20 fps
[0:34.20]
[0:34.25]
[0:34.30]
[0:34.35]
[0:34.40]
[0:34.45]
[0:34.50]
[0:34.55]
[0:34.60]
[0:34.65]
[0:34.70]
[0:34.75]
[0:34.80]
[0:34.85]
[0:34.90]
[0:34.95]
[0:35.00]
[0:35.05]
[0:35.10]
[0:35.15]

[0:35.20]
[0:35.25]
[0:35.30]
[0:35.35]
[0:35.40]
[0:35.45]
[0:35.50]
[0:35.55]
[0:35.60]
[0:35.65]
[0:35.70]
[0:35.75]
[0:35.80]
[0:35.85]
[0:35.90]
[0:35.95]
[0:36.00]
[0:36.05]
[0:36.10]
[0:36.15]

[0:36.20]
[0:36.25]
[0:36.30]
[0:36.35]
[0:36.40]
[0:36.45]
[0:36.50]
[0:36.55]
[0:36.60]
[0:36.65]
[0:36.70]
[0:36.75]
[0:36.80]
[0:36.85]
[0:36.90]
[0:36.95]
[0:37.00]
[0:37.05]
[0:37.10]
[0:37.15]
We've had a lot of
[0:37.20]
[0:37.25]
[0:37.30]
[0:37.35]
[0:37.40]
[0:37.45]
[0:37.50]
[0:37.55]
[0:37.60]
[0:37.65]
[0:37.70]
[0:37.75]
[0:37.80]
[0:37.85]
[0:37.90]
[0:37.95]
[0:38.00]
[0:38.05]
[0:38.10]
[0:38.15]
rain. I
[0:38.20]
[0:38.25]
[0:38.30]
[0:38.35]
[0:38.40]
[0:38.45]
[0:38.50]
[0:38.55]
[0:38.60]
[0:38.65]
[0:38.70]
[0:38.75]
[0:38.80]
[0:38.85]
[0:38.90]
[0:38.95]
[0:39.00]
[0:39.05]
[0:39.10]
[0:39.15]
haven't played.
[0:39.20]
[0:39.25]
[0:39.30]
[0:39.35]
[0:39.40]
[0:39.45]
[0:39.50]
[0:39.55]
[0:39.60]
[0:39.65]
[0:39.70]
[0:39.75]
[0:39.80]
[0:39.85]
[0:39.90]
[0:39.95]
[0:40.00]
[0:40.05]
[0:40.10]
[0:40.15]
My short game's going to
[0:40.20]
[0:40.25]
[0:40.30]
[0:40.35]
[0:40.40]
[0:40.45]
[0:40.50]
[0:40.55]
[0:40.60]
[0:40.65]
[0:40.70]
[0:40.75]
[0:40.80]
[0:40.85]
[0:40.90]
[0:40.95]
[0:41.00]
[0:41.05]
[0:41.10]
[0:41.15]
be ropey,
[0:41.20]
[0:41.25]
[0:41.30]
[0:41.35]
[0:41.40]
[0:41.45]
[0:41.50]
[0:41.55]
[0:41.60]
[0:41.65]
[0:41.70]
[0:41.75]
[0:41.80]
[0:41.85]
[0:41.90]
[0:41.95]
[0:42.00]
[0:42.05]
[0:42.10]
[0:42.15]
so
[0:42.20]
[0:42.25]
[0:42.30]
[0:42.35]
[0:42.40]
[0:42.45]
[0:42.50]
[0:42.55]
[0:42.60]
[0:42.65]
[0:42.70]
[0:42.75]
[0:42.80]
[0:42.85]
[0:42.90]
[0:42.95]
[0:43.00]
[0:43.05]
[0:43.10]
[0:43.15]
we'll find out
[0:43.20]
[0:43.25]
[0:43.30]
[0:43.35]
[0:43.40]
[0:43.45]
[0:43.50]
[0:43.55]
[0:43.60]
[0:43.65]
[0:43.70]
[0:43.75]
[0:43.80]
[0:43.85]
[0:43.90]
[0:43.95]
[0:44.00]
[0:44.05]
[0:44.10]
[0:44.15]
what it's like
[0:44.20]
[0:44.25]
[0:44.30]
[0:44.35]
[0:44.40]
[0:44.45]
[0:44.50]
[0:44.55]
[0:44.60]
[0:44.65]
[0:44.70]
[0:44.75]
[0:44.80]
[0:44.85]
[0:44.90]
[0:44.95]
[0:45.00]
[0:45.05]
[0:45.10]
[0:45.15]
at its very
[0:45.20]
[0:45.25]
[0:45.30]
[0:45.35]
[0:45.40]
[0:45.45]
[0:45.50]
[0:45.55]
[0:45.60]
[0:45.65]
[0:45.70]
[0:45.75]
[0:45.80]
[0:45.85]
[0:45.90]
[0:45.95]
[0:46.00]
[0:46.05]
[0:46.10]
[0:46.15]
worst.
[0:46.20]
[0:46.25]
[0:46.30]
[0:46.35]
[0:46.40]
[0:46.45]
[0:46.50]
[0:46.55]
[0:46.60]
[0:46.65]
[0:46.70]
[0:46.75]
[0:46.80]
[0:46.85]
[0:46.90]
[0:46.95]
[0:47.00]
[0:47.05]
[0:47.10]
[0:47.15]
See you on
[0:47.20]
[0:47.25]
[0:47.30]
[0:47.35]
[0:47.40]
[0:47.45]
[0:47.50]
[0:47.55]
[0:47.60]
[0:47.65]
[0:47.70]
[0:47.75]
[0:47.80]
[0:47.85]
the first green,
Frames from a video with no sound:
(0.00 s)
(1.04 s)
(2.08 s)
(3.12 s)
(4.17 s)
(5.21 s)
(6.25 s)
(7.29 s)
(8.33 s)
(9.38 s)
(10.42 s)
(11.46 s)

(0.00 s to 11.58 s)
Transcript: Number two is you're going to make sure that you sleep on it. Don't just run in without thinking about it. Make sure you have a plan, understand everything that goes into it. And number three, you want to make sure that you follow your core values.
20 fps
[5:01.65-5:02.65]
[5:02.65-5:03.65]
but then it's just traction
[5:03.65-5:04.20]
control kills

========

__Assignment__.
A word-for-word copy of the material above is required.

__Response below__.
20 fps
[0:34.20]
[0:34.25]
[0:34.30]
[0:34.35]
[0:34.40]
[0:34.45]
[0:34.50]
[0:34.55]
[0:34.60]
[0:34.65]
[0:34.70]
[0:34.75]
[0:34.80]
[0:34.85]
[0:34.90]
[0:34.95]
[0:35.00]
[0:35.05]
[0:35.10]
[0:35.15]

[0:35.20]
[0:35.25]
[0:35.30]
[0:35.35]
[0:35.40]
[0:35.45]
[0:35.50]
[0:35.55]
[0:35.60]
[0:35.65]
[0:35.70]
[0:35.75]
[0:35.80]
[0:35.85]
[0:35.90]
[0:35.95]
[0:36.00]
[0:36.05]
[0:36.10]
[0:36.15]

[0:36.20]
[0:36.25]
[0:36.30]
[0:36.35]
[0:36.40]
[0:36.45]
[0:36.50]
[0:36.55]
[0:36.60]
[0:36.65]
[0:36.70]
[0:36.75]
[0:36.80]
[0:36.85]
[0:36.90]
[0:36.95]
[0:37.00]
[0:37.05]
[0:37.10]
[0:37.15]
We've had a lot of
[0:37.20]
[0:37.25]
[0:37.30]
[0:37.35]
[0:37.40]
[0:37.45]
[0:37.50]
[0:37.55]
[0:37.60]
[0:37.65]
[0:37.70]
[0:37.75]
[0:37.80]
[0:37.85]
[0:37.90]
[0:37.95]
[0:38.00]
[0:38.05]
[0:38.10]
[0:38.15]
rain. I
[0:38.20]
[0:38.25]
[0:38.30]
[0:38.35]
[0:38.40]
[0:38.45]
[0:38.50]
[0:38.55]
[0:38.60]
[0:38.65]
[0:38.70]
[0:38.75]
[0:38.80]
[0:38.85]
[0:38.90]
[0:38.95]
[0:39.00]
[0:39.05]
[0:39.10]
[0:39.15]
haven't played.
[0:39.20]
[0:39.25]
[0:39.30]
[0:39.35]
[0:39.40]
[0:39.45]
[0:39.50]
[0:39.55]
[0:39.60]
[0:39.65]
[0:39.70]
[0:39.75]
[0:39.80]
[0:39.85]
[0:39.90]
[0:39.95]
[0:40.00]
[0:40.05]
[0:40.10]
[0:40.15]
My short game's going to
[0:40.20]
[0:40.25]
[0:40.30]
[0:40.35]
[0:40.40]
[0:40.45]
[0:40.50]
[0:40.55]
[0:40.60]
[0:40.65]
[0:40.70]
[0:40.75]
[0:40.80]
[0:40.85]
[0:40.90]
[0:40.95]
[0:41.00]
[0:41.05]
[0:41.10]
[0:41.15]
be ropey,
[0:41.20]
[0:41.25]
[0:41.30]
[0:41.35]
[0:41.40]
[0:41.45]
[0:41.50]
[0:41.55]
[0:41.60]
[0:41.65]
[0:41.70]
[0:41.75]
[0:41.80]
[0:41.85]
[0:41.90]
[0:41.95]
[0:42.00]
[0:42.05]
[0:42.10]
[0:42.15]
so
[0:42.20]
[0:42.25]
[0:42.30]
[0:42.35]
[0:42.40]
[0:42.45]
[0:42.50]
[0:42.55]
[0:42.60]
[0:42.65]
[0:42.70]
[0:42.75]
[0:42.80]
[0:42.85]
[0:42.90]
[0:42.95]
[0:43.00]
[0:43.05]
[0:43.10]
[0:43.15]
we'll find out
[0:43.20]
[0:43.25]
[0:43.30]
[0:43.35]
[0:43.40]
[0:43.45]
[0:43.50]
[0:43.55]
[0:43.60]
[0:43.65]
[0:43.70]
[0:43.75]
[0:43.80]
[0:43.85]
[0:43.90]
[0:43.95]
[0:44.00]
[0:44.05]
[0:44.10]
[0:44.15]
what it's like
[0:44.20]
[0:44.25]
[0:44.30]
[0:44.35]
[0:44.40]
[0:44.45]
[0:44.50]
[0:44.55]
[0:44.60]
[0:44.65]
[0:44.70]
[0:44.75]
[0:44.80]
[0:44.85]
[0:44.90]
[0:44.95]
[0:45.00]
[0:45.05]
[0:45.10]
[0:45.15]
at its very
[0:45.20]
[0:45.25]
[0:45.30]
[0:45.35]
[0:45.40]
[0:45.45]
[0:45.50]
[0:45.55]
[0:45.60]
[0:45.65]
[0:45.70]
[0:45.75]
[0:45.80]
[0:45.85]
[0:45.90]
[0:45.95]
[0:46.00]
[0:46.05]
[0:46.10]
[0:46.15]
worst.
[0:46.20]
[0:46.25]
[0:46.30]
[0:46.35]
[0:46.40]
[0:46.45]
[0:46.50]
[0:46.55]
[0:46.60]
[0:46.65]
[0:46.70]
[0:46.75]
[0:46.80]
[0:46.85]
[0:46.90]
[0:46.95]
[0:47.00]
[0:47.05]
[0:47.10]
[0:47.15]
See you on
[0:47.20]
[0:47.25]
[0:47.30]
[0:47.35]
[0:47.40]
[0:47.45]
[0:47.50]
[0:47.55]
[0:47.60]
[0:47.65]
[0:47.70]
[0:47.75]
[0:47.80]
[0:47.85]
the first green,
Frames from a video with no sound:
(0.00 s)
(1.04 s)
(2.08 s)
(3.12 s)
(4.17 s)
(5.21 s)
(6.25 s)
(7.29 s)
(8.33 s)
(9.38 s)
(10.42 s)
(11.46 s)

(0.00 s to 11.58 s)
Transcript: Number two is you're going to make sure that you sleep on it. Don't just run in without thinking about it. Make sure you have a plan, understand everything that goes into it. And number three, you want to make sure that you follow your core values.
20 fps
[5:01.65-5:02.65]
[5:02.65-5:03.65]
but then it's just traction
[5:03.65-5:04.20]
control kills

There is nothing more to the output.